Action item – Pictures stay out of the copy. Transcribe exactly, and only, the line with "Spoken language: Spanish" through the last line of the entries below.

*** Data for review ***

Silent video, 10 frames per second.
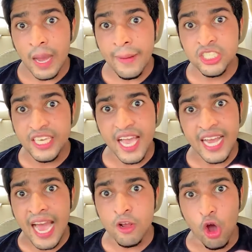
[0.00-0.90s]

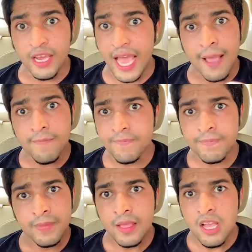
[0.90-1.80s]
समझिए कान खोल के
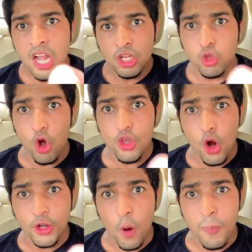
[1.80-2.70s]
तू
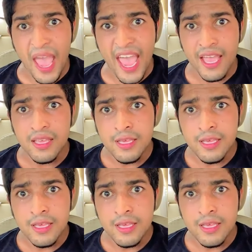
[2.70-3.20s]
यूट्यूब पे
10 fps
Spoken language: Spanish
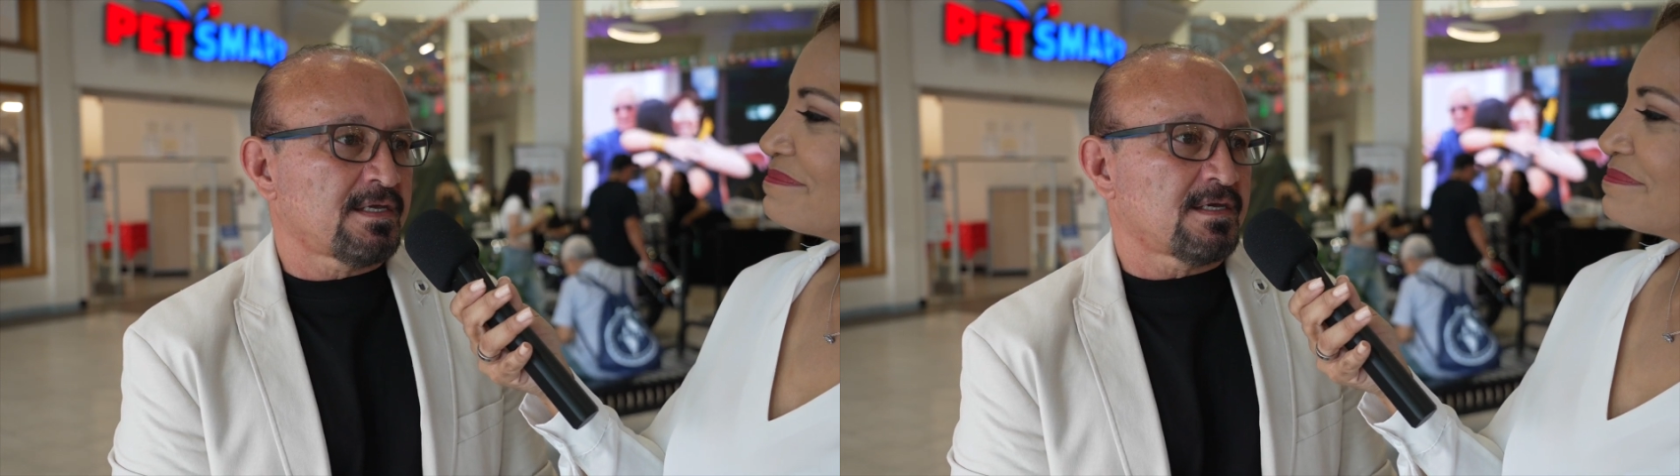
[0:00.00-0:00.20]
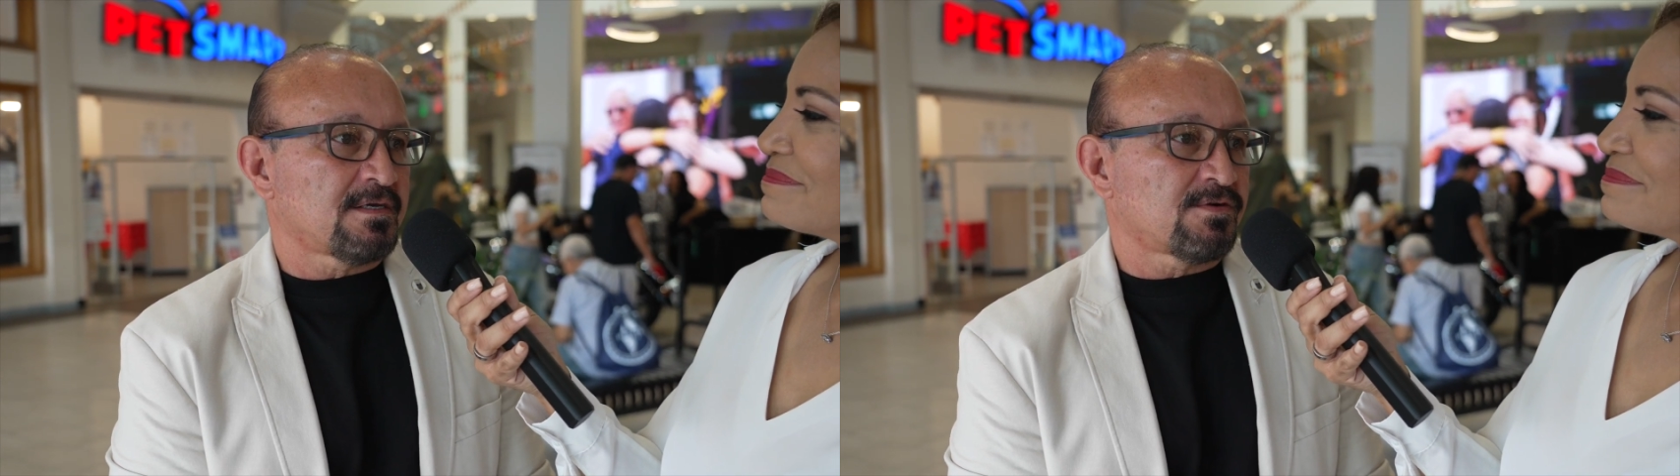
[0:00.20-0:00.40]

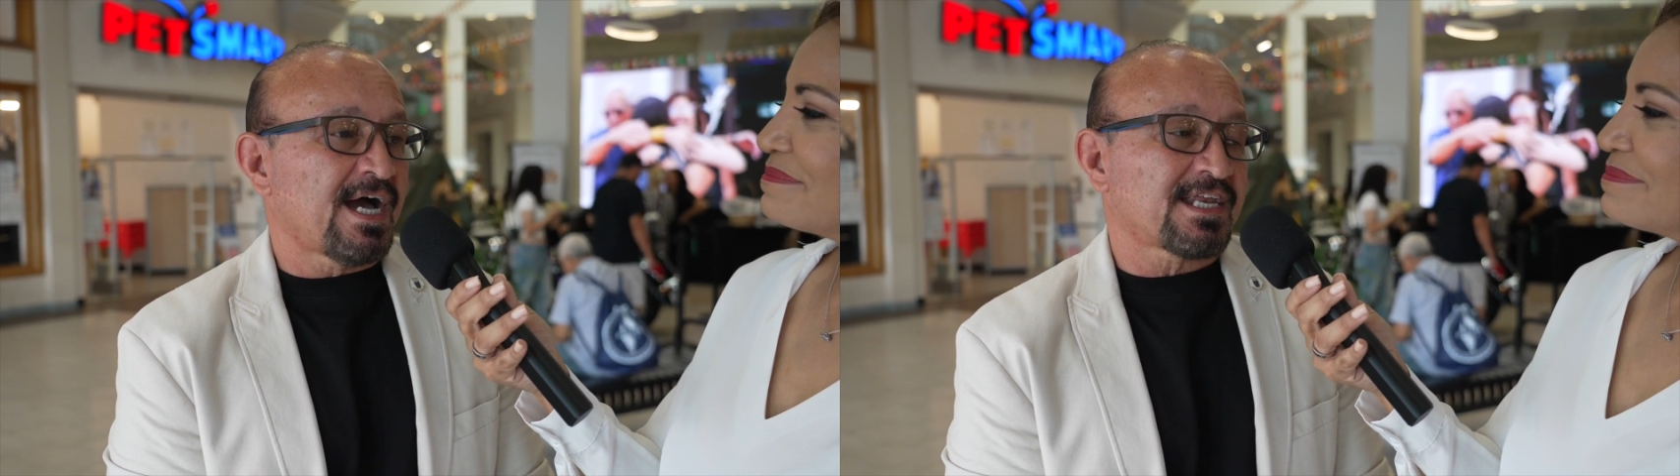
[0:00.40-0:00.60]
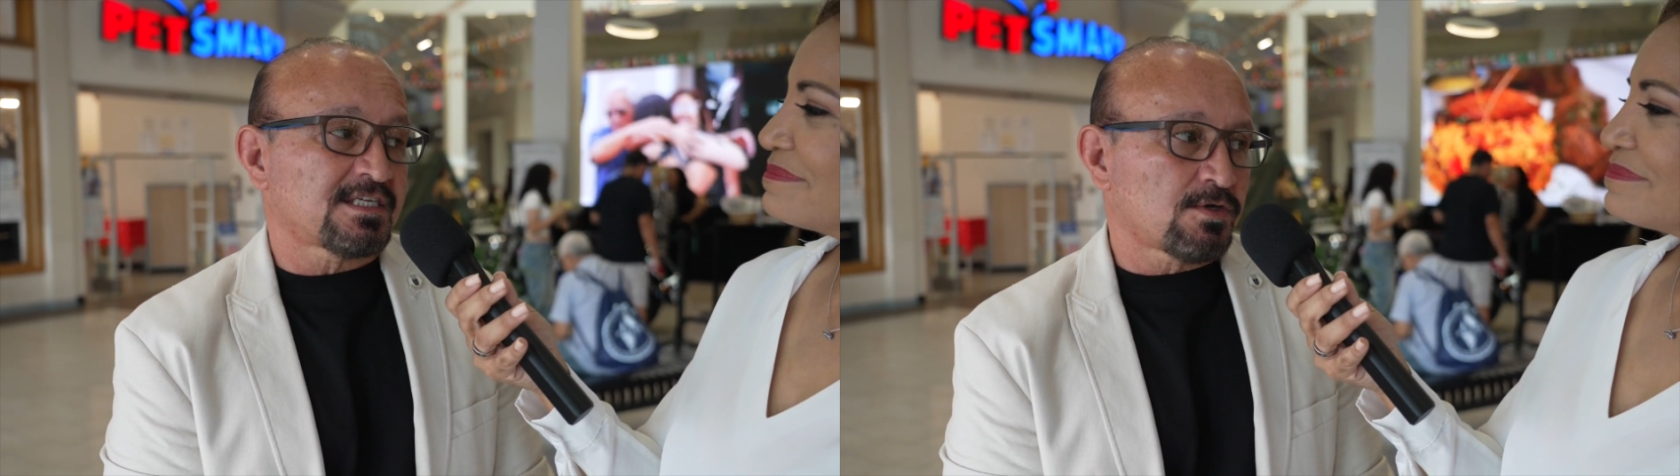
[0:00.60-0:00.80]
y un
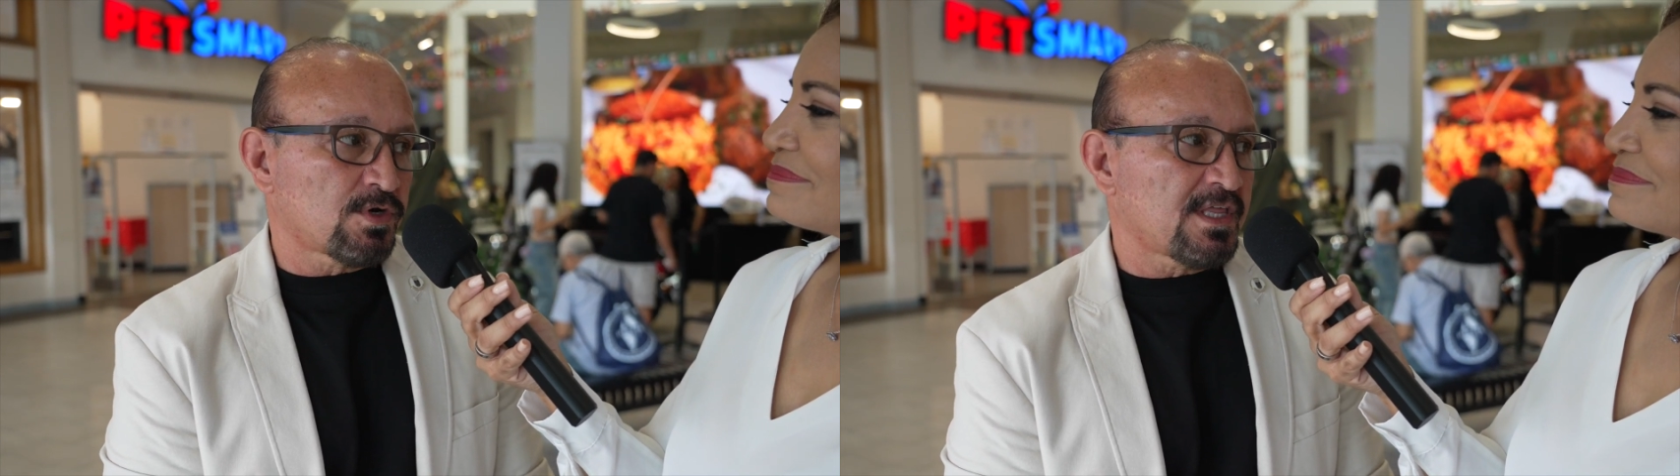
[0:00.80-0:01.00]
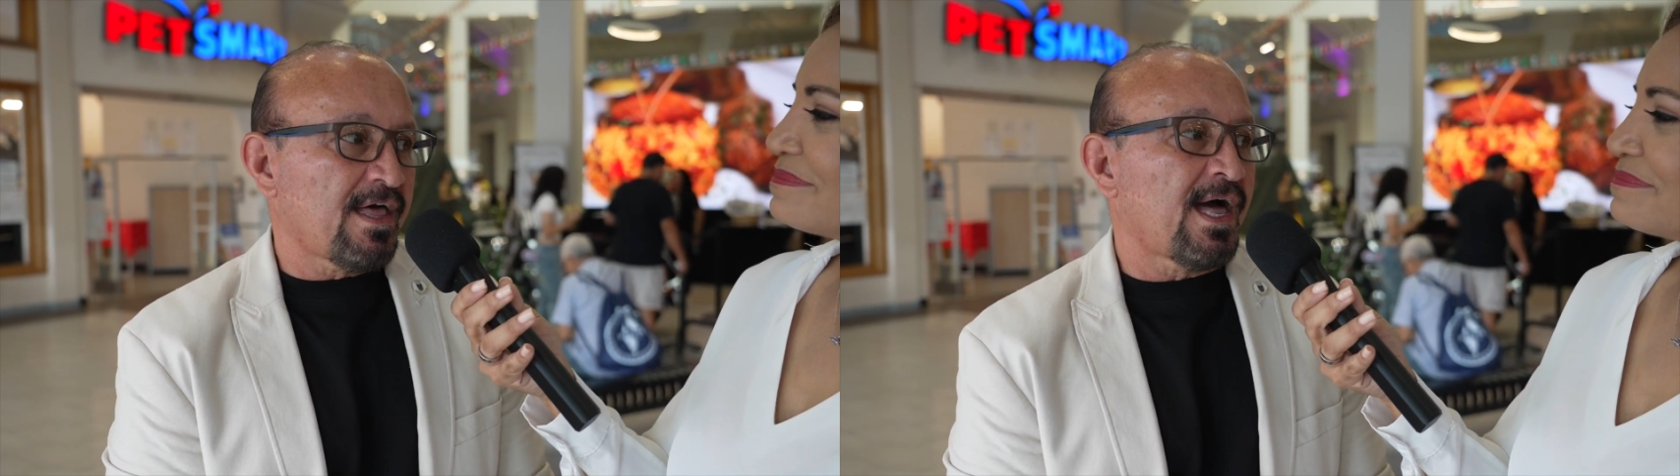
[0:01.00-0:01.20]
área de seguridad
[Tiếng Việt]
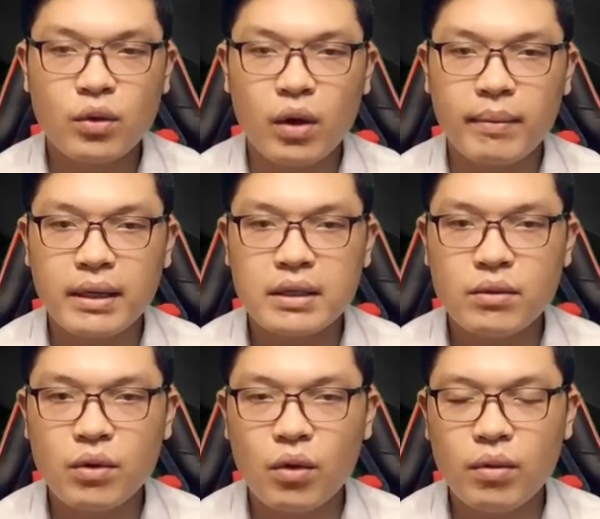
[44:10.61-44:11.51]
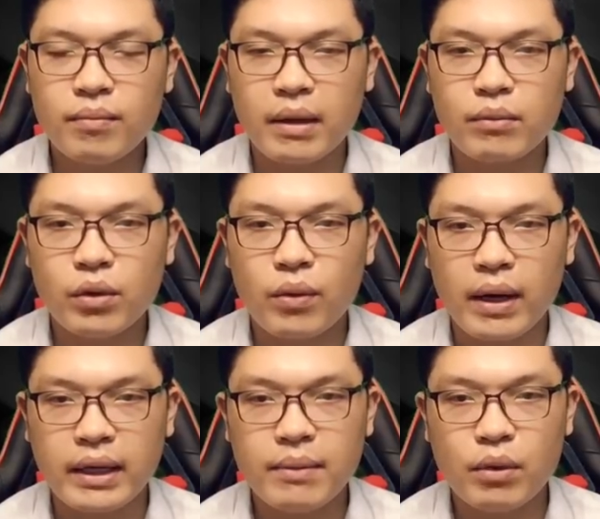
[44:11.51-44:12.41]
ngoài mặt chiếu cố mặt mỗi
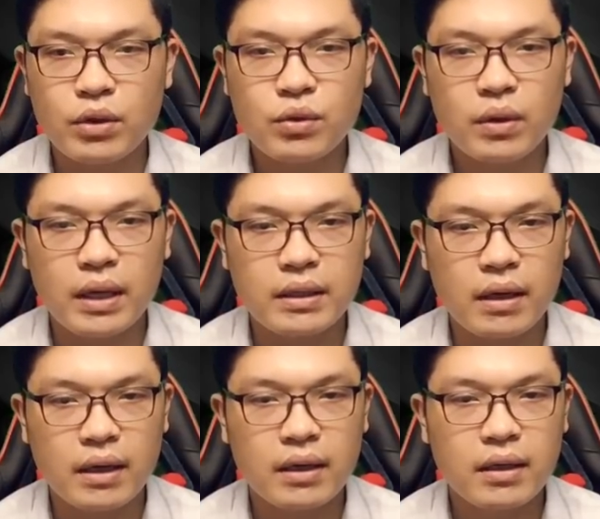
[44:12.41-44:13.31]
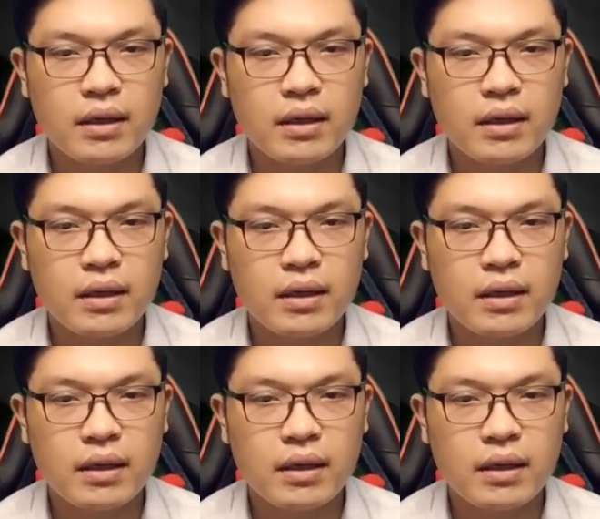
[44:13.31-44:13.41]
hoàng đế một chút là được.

***

Result of the exercise –
Spoken language: Spanish
[0:00.00-0:00.20]
[0:00.20-0:00.40]

[0:00.40-0:00.60]
[0:00.60-0:00.80]
y un
[0:00.80-0:01.00]
[0:01.00-0:01.20]
área de seguridad
[Tiếng Việt]
[44:10.61-44:11.51]
[44:11.51-44:12.41]
ngoài mặt chiếu cố mặt mỗi
[44:12.41-44:13.31]
[44:13.31-44:13.41]
hoàng đế một chút là được.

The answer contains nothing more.